Дико было слышать в хороводе взбудораженных правдой людей, непринужденно и увилисто фланирующих на Пушке между ментами – в сквере в начале Тверского и на пятачке перед «Московскими новостями», – и с удивительной осмысленностью, вдохновением и дружелюбием меняющихся местами и информацией, как живые буквы в наборе гранок, возмещая собой отсутствие свободы печати, парализованной лукавенькой, со звериным оскалом за улыбкой, Горбачевской «хласностью», – так дико было слышать, что опять, в самом центре Москвы, арестовали и швырнули в капэзэ распространителей самиздата.

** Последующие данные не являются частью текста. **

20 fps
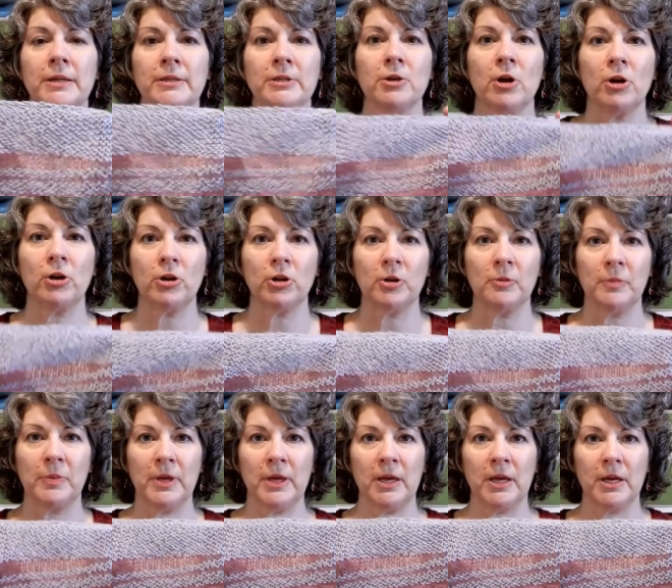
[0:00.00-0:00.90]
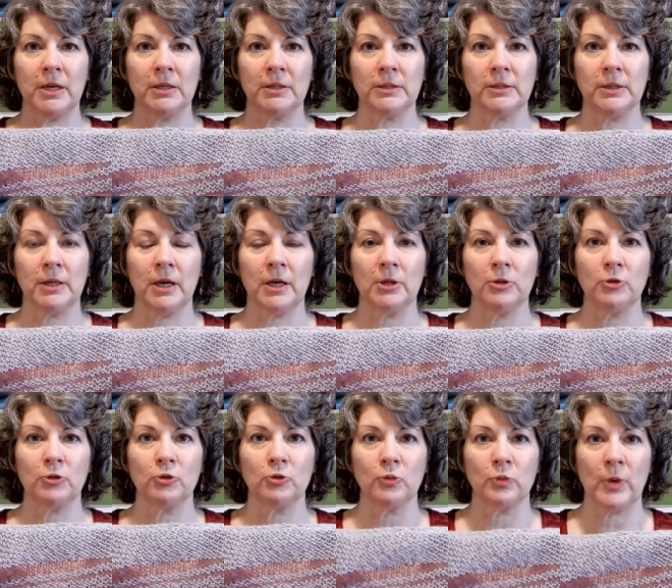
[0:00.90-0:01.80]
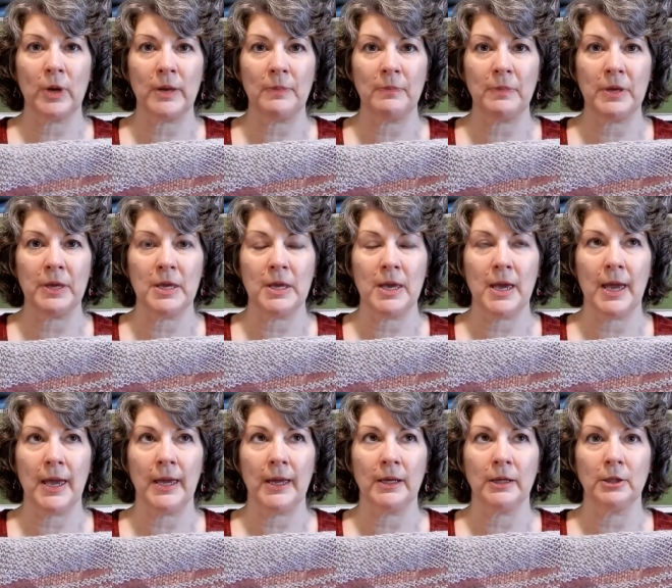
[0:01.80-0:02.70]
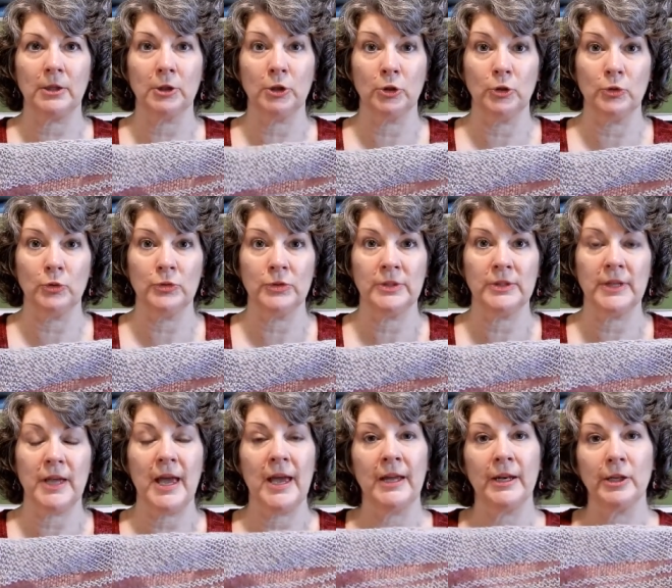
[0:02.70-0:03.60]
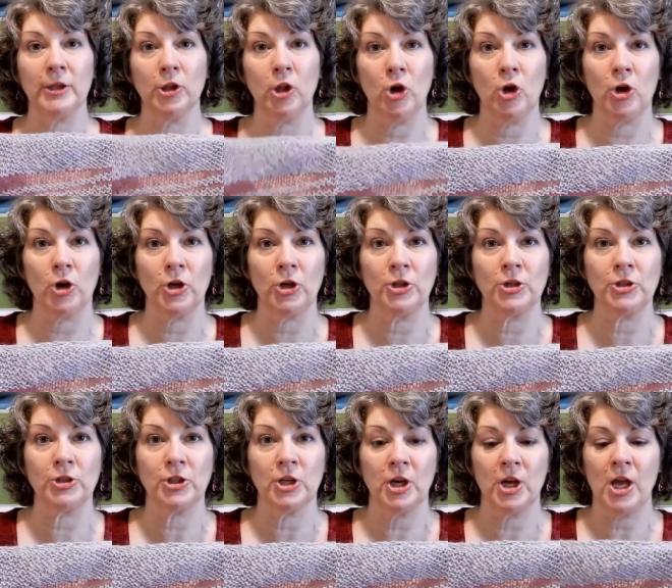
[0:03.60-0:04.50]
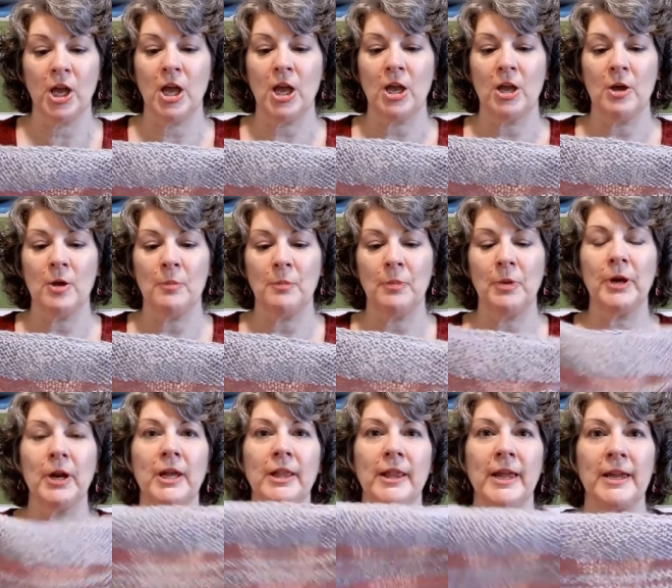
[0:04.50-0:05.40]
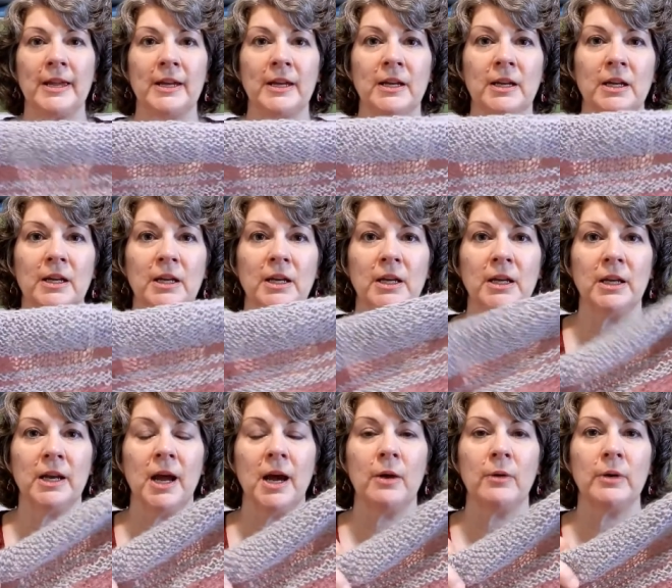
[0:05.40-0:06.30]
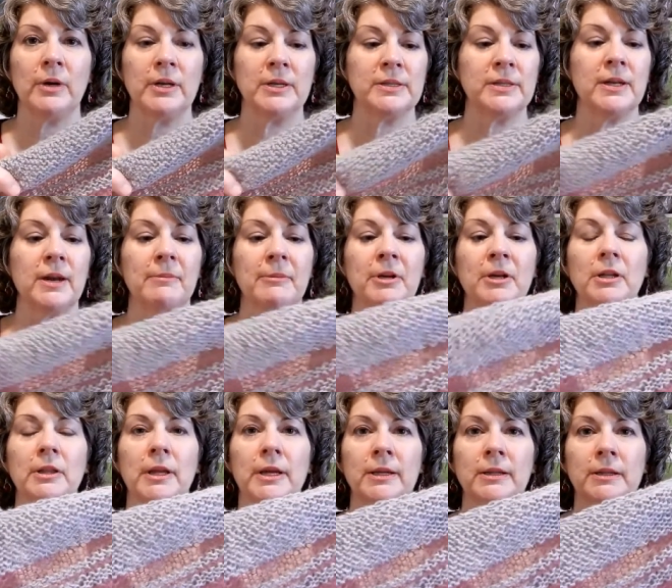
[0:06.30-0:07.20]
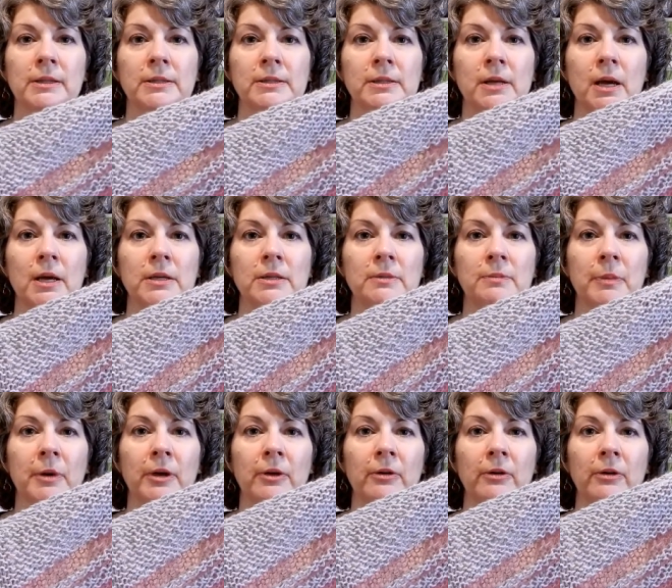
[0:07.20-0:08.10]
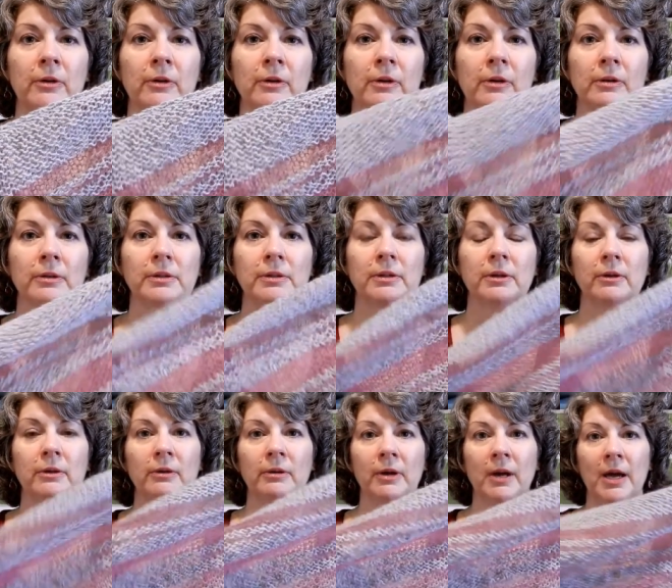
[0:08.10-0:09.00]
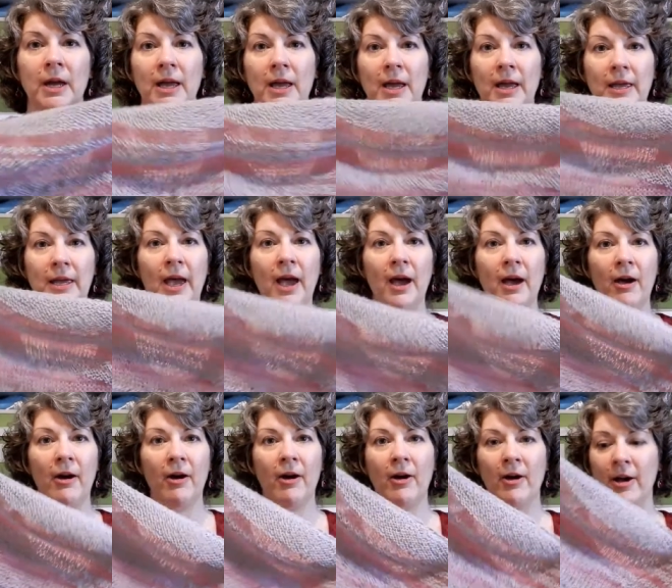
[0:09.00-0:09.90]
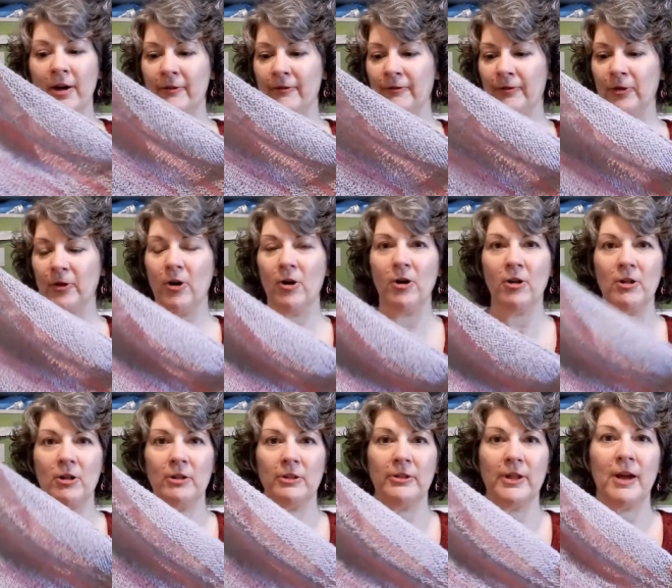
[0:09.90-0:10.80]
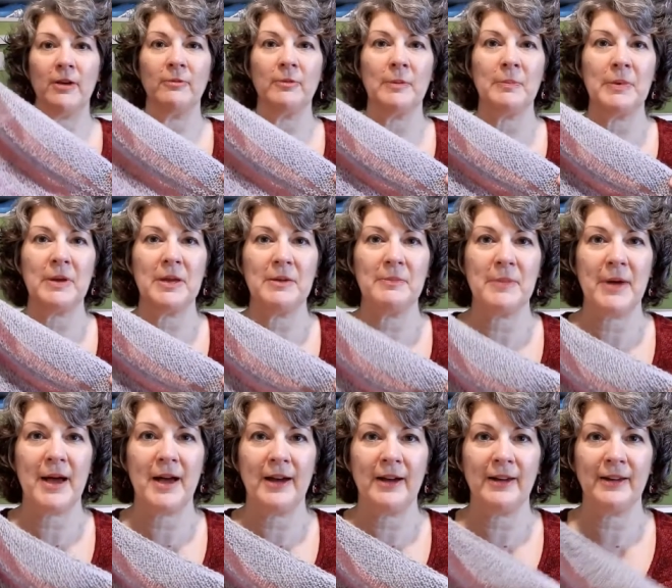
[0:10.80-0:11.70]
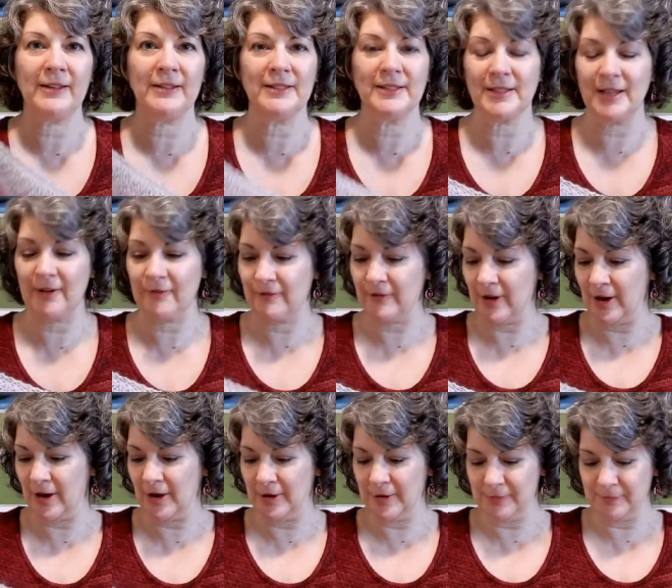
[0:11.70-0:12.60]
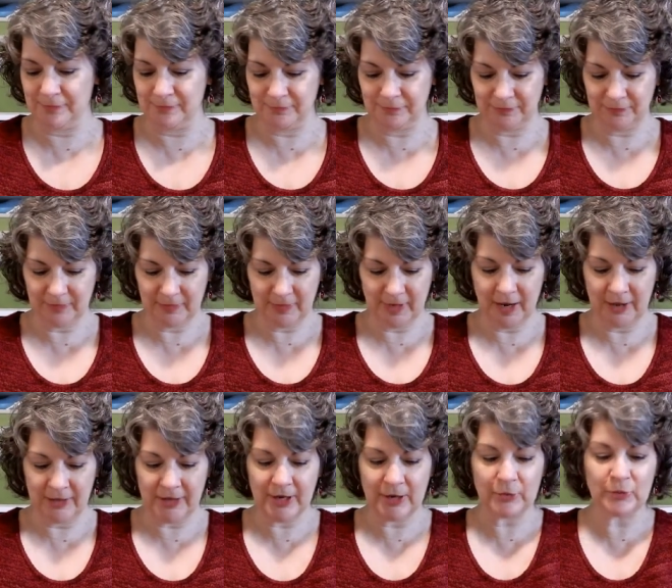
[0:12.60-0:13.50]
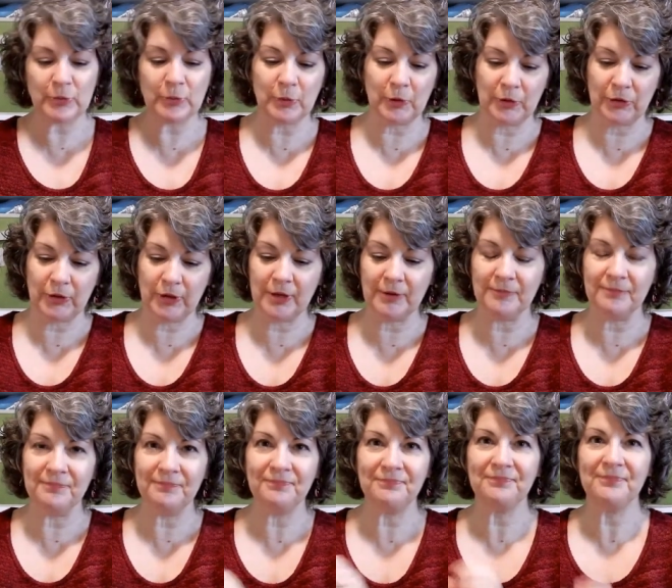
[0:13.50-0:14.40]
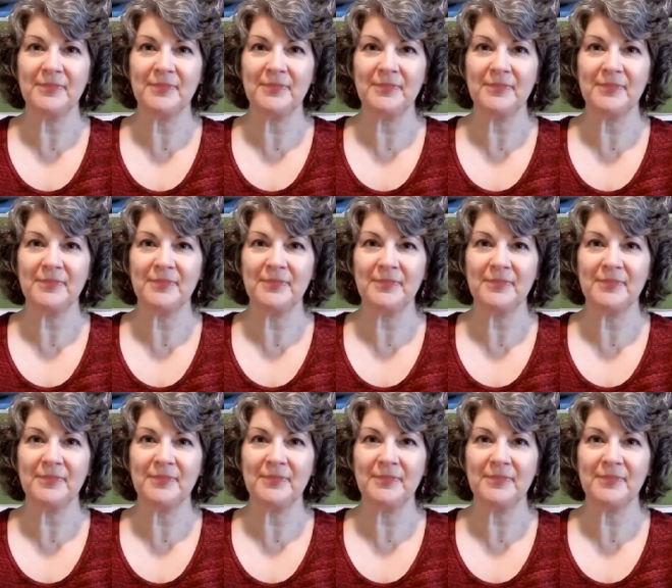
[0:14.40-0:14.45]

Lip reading: it's not going to be as drapey and loose and large, but I like it how it is, and I'm going to like the size better. So yeah, for all that ripping back and stuff, I think it was worth it.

Глухота гонителей поражала: оглоушенные внешней, привычненькой, своей, рукотворной историей, основанной на насилии, на физической силе, они как будто и впрямь не могли распознать все больше и больше с трепетом чувствующегося в воздухе пульса вторгающейся в человеческую историю настоящей, параллельной, внутренней истории – духовной, основанной на правде: и как будто в самоем воздухе зависла скорее даже изумленная, чем гневная фраза: «Что ж вы гоните? Тяжело вам, убогие, идти против рожна!»
Раз, перед вечерней в церкви, доехала Елена даже до митинга в растаявших, сырых, туманных Лужниках – антикоммунистические митинги, куда выходила вся живая, недремлющая Москва, безусловно, чувствовались какой-то неотъемлемой частью той же очистительной правды, которая звучит в церкви – просто иным ее преломлением – внезапным вторжением Божьего Духа в человеческую, жестокую и бессмысленную, зоологическую историю.